- Work order -
Repeat all of the records word for word, but skip any picture.

*** Begin section ***

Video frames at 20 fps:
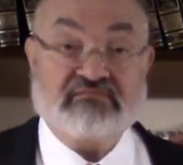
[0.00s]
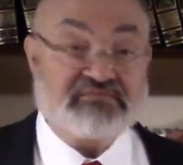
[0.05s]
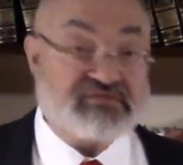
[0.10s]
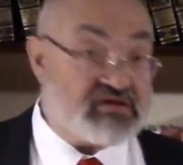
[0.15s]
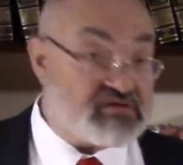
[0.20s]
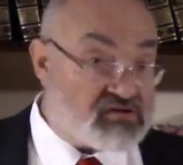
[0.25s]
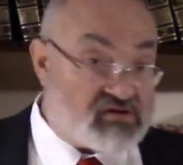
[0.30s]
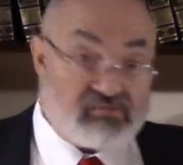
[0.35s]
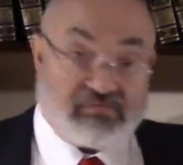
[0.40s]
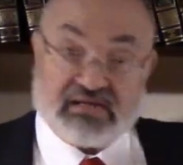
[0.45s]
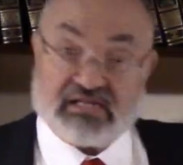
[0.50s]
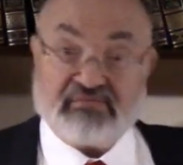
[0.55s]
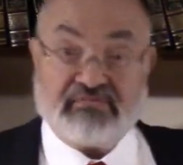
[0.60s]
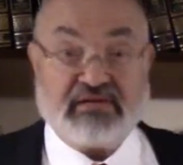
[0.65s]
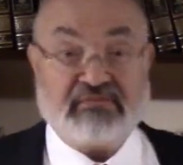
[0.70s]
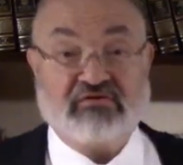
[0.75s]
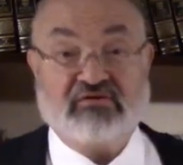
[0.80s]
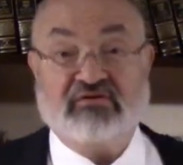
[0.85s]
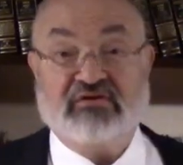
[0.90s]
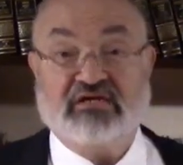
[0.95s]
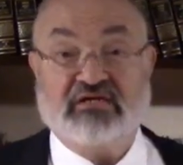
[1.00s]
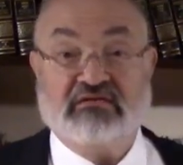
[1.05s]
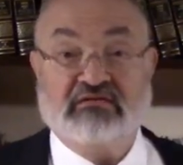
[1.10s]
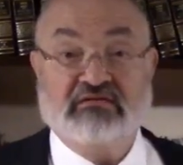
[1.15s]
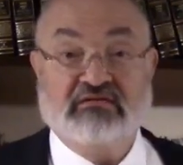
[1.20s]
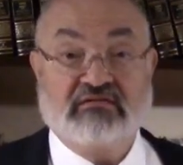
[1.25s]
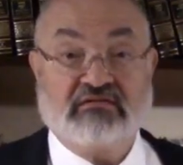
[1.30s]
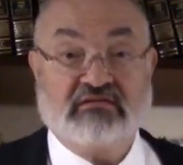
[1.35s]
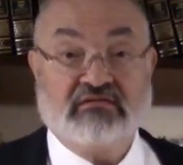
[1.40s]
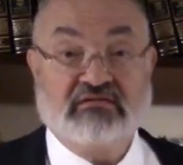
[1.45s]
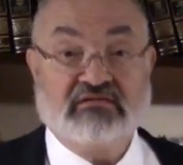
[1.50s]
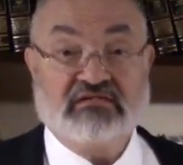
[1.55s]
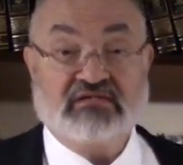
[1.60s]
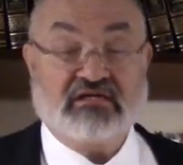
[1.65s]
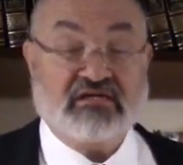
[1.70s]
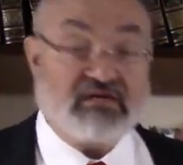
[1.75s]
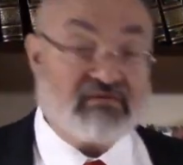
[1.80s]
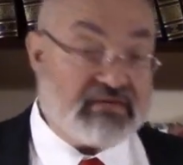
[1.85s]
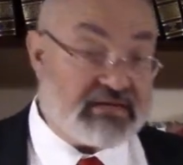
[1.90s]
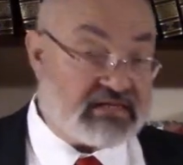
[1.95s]
Doesn't go back to Babylonia.
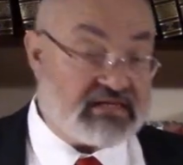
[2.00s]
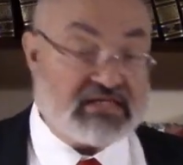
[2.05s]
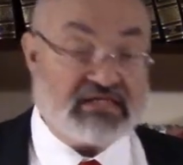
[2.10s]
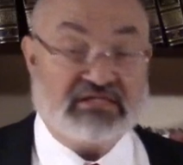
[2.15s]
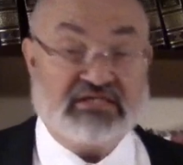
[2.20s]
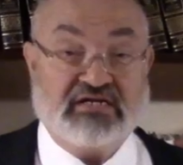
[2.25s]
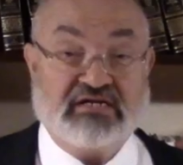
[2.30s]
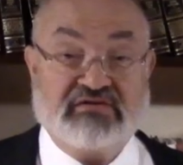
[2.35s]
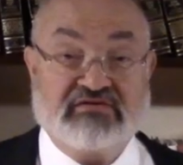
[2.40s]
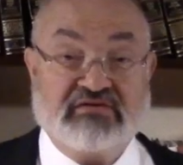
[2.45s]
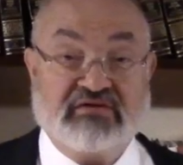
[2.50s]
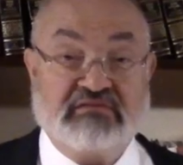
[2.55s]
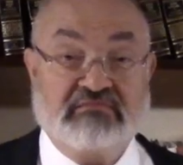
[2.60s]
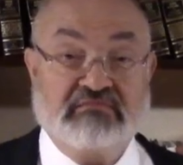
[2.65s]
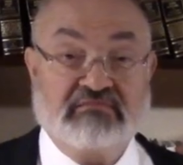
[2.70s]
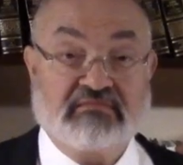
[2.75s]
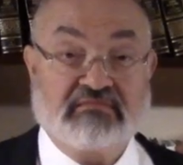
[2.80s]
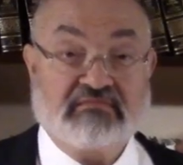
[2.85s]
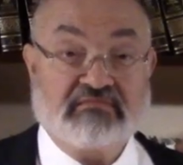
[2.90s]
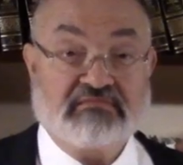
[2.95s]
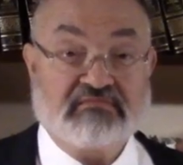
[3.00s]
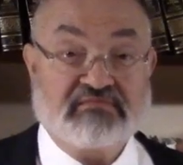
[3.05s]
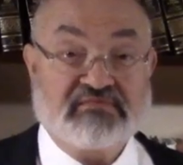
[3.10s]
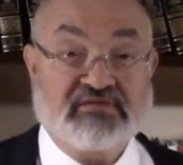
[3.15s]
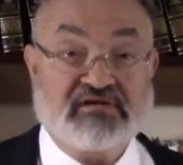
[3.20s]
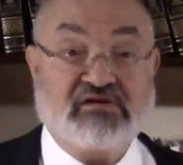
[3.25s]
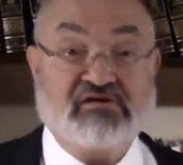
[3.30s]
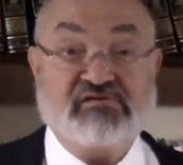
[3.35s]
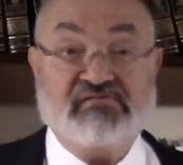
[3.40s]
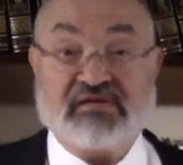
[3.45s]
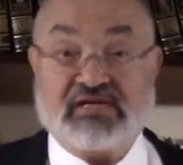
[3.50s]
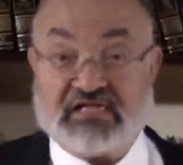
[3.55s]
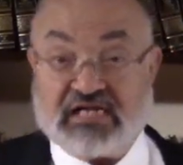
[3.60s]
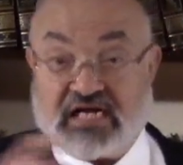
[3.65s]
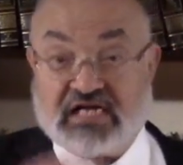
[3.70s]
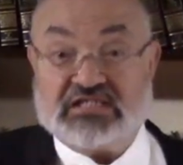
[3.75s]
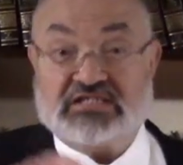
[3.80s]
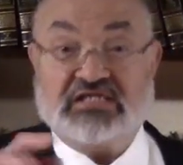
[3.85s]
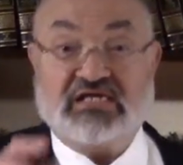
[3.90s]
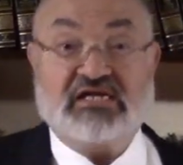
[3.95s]
Doesn't go back to ancient Israel. It goes back to
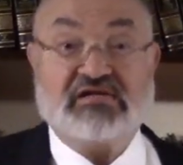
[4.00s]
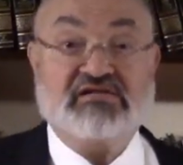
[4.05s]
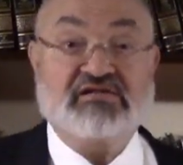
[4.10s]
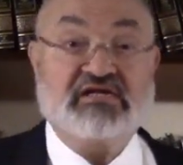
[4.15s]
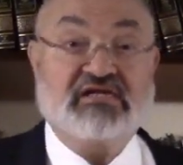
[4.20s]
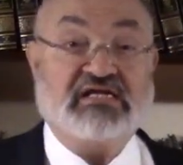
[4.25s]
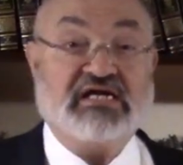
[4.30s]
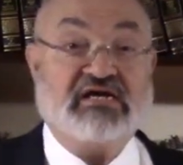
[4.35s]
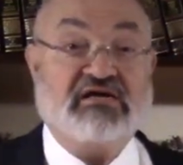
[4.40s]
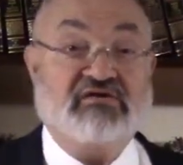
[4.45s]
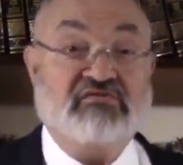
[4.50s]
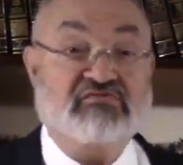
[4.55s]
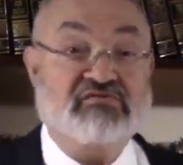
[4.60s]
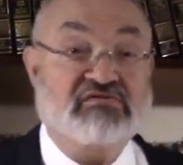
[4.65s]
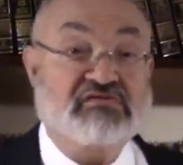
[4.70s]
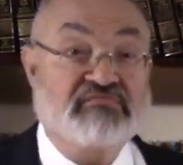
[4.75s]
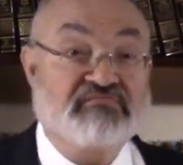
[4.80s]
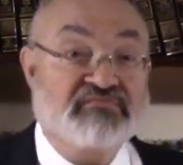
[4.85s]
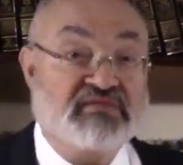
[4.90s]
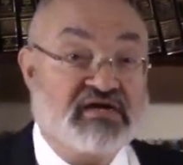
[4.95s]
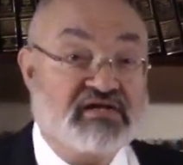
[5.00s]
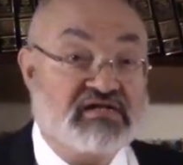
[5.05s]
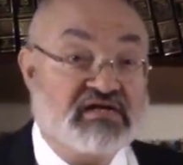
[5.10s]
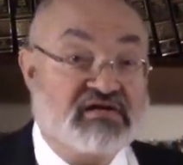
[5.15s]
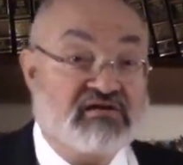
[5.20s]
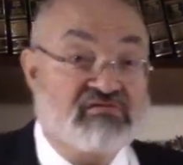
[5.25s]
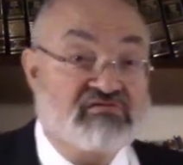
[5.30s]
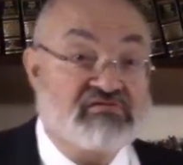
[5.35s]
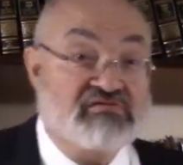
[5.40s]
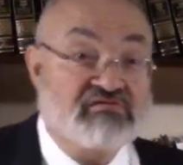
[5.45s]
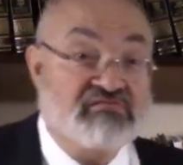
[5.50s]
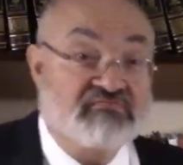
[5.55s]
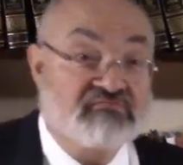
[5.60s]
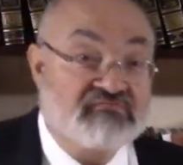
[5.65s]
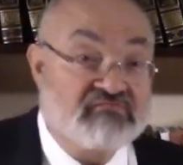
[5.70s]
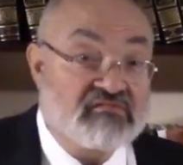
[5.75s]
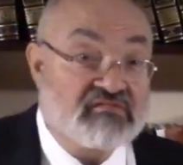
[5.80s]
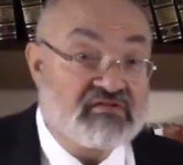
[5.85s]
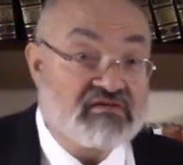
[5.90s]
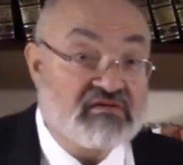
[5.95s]
Ashkenaz in the 1000s, 900s.
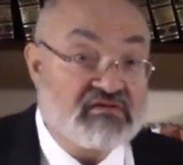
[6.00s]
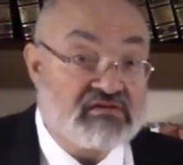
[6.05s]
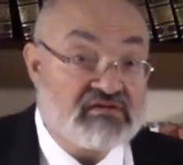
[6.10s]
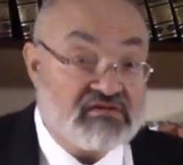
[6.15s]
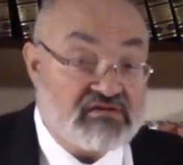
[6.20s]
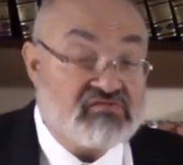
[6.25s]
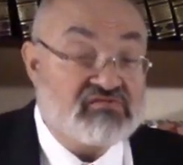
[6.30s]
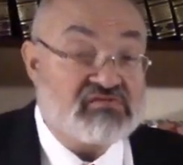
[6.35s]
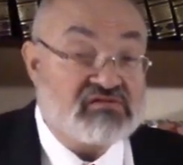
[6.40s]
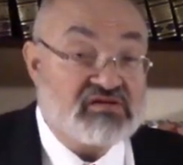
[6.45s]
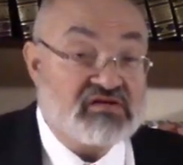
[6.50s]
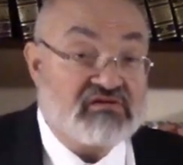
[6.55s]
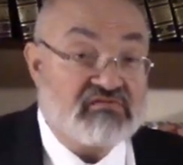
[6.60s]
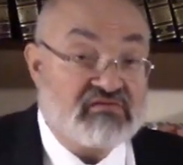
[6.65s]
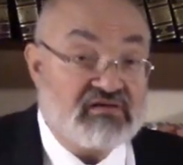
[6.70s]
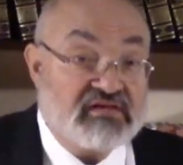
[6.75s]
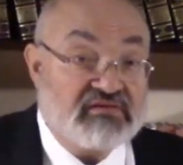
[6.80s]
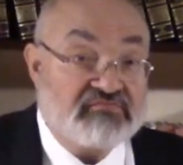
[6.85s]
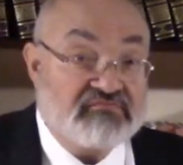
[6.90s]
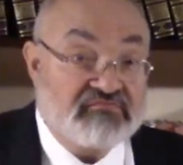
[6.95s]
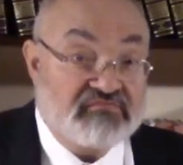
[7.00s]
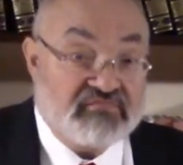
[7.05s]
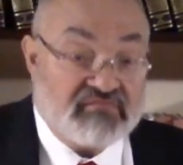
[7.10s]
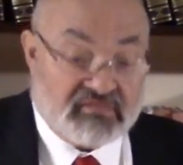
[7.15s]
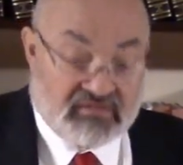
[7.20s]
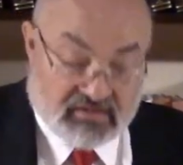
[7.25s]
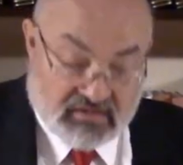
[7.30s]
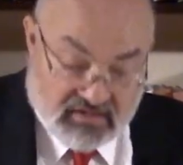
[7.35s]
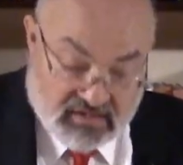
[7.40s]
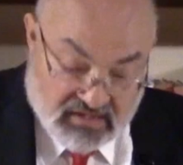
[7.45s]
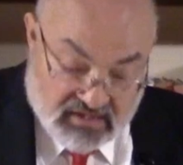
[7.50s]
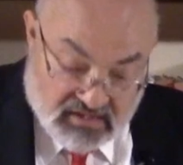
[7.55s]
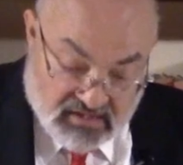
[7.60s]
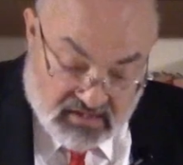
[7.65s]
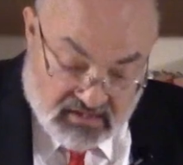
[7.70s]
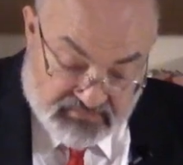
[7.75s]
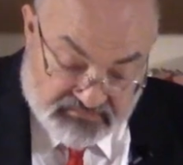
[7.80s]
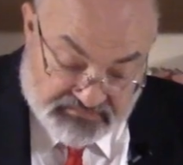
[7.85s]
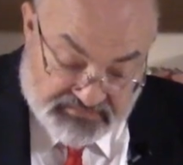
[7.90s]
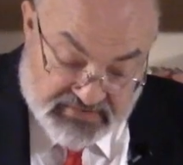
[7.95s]
It's interesting, right?
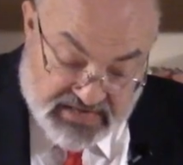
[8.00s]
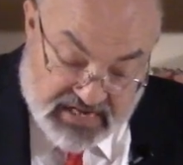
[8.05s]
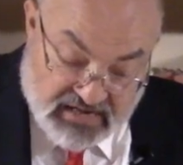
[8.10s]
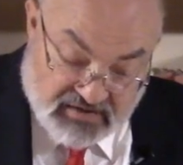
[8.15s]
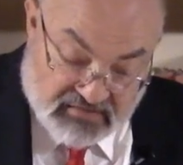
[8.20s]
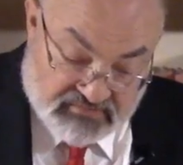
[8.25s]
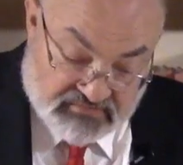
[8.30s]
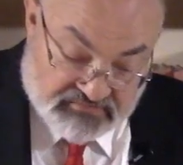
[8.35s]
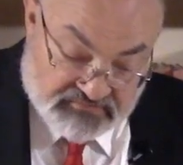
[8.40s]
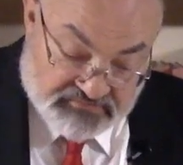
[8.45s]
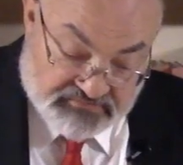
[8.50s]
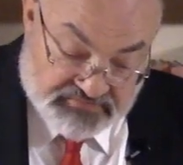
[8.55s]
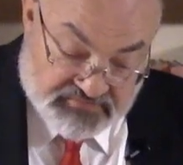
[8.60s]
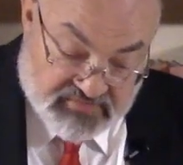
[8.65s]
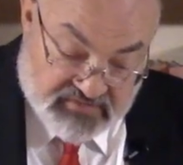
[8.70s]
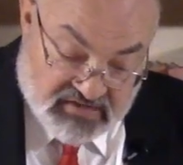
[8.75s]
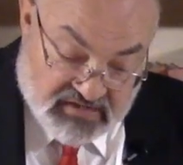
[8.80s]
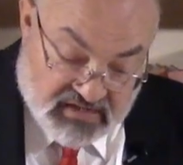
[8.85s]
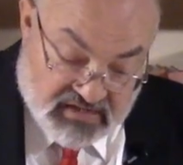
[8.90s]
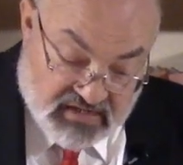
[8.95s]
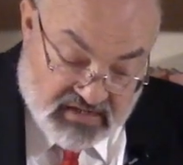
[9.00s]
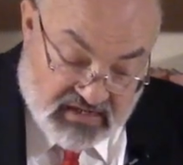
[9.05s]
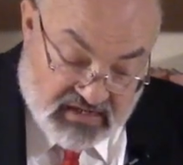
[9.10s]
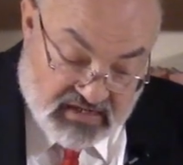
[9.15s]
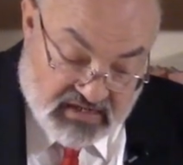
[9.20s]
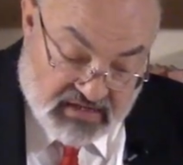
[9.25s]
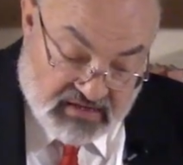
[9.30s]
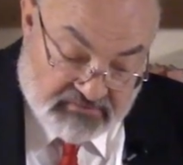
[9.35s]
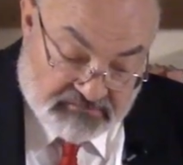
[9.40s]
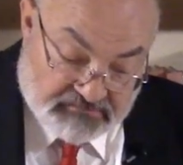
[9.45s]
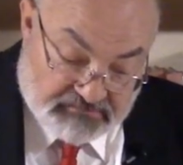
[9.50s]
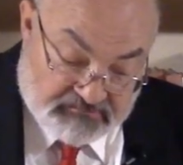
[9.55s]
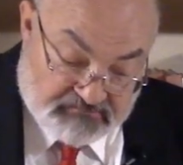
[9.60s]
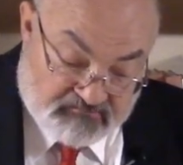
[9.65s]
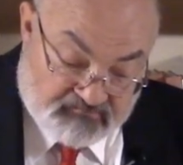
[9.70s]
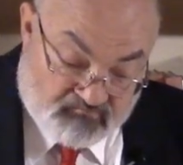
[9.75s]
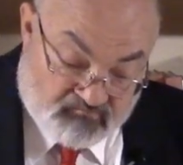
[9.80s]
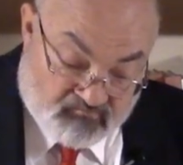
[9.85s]
Now, in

*** End section ***

- Written response -
Video frames at 20 fps:
[0.00s]
[0.05s]
[0.10s]
[0.15s]
[0.20s]
[0.25s]
[0.30s]
[0.35s]
[0.40s]
[0.45s]
[0.50s]
[0.55s]
[0.60s]
[0.65s]
[0.70s]
[0.75s]
[0.80s]
[0.85s]
[0.90s]
[0.95s]
[1.00s]
[1.05s]
[1.10s]
[1.15s]
[1.20s]
[1.25s]
[1.30s]
[1.35s]
[1.40s]
[1.45s]
[1.50s]
[1.55s]
[1.60s]
[1.65s]
[1.70s]
[1.75s]
[1.80s]
[1.85s]
[1.90s]
[1.95s]
Doesn't go back to Babylonia.
[2.00s]
[2.05s]
[2.10s]
[2.15s]
[2.20s]
[2.25s]
[2.30s]
[2.35s]
[2.40s]
[2.45s]
[2.50s]
[2.55s]
[2.60s]
[2.65s]
[2.70s]
[2.75s]
[2.80s]
[2.85s]
[2.90s]
[2.95s]
[3.00s]
[3.05s]
[3.10s]
[3.15s]
[3.20s]
[3.25s]
[3.30s]
[3.35s]
[3.40s]
[3.45s]
[3.50s]
[3.55s]
[3.60s]
[3.65s]
[3.70s]
[3.75s]
[3.80s]
[3.85s]
[3.90s]
[3.95s]
Doesn't go back to ancient Israel. It goes back to
[4.00s]
[4.05s]
[4.10s]
[4.15s]
[4.20s]
[4.25s]
[4.30s]
[4.35s]
[4.40s]
[4.45s]
[4.50s]
[4.55s]
[4.60s]
[4.65s]
[4.70s]
[4.75s]
[4.80s]
[4.85s]
[4.90s]
[4.95s]
[5.00s]
[5.05s]
[5.10s]
[5.15s]
[5.20s]
[5.25s]
[5.30s]
[5.35s]
[5.40s]
[5.45s]
[5.50s]
[5.55s]
[5.60s]
[5.65s]
[5.70s]
[5.75s]
[5.80s]
[5.85s]
[5.90s]
[5.95s]
Ashkenaz in the 1000s, 900s.
[6.00s]
[6.05s]
[6.10s]
[6.15s]
[6.20s]
[6.25s]
[6.30s]
[6.35s]
[6.40s]
[6.45s]
[6.50s]
[6.55s]
[6.60s]
[6.65s]
[6.70s]
[6.75s]
[6.80s]
[6.85s]
[6.90s]
[6.95s]
[7.00s]
[7.05s]
[7.10s]
[7.15s]
[7.20s]
[7.25s]
[7.30s]
[7.35s]
[7.40s]
[7.45s]
[7.50s]
[7.55s]
[7.60s]
[7.65s]
[7.70s]
[7.75s]
[7.80s]
[7.85s]
[7.90s]
[7.95s]
It's interesting, right?
[8.00s]
[8.05s]
[8.10s]
[8.15s]
[8.20s]
[8.25s]
[8.30s]
[8.35s]
[8.40s]
[8.45s]
[8.50s]
[8.55s]
[8.60s]
[8.65s]
[8.70s]
[8.75s]
[8.80s]
[8.85s]
[8.90s]
[8.95s]
[9.00s]
[9.05s]
[9.10s]
[9.15s]
[9.20s]
[9.25s]
[9.30s]
[9.35s]
[9.40s]
[9.45s]
[9.50s]
[9.55s]
[9.60s]
[9.65s]
[9.70s]
[9.75s]
[9.80s]
[9.85s]
Now, in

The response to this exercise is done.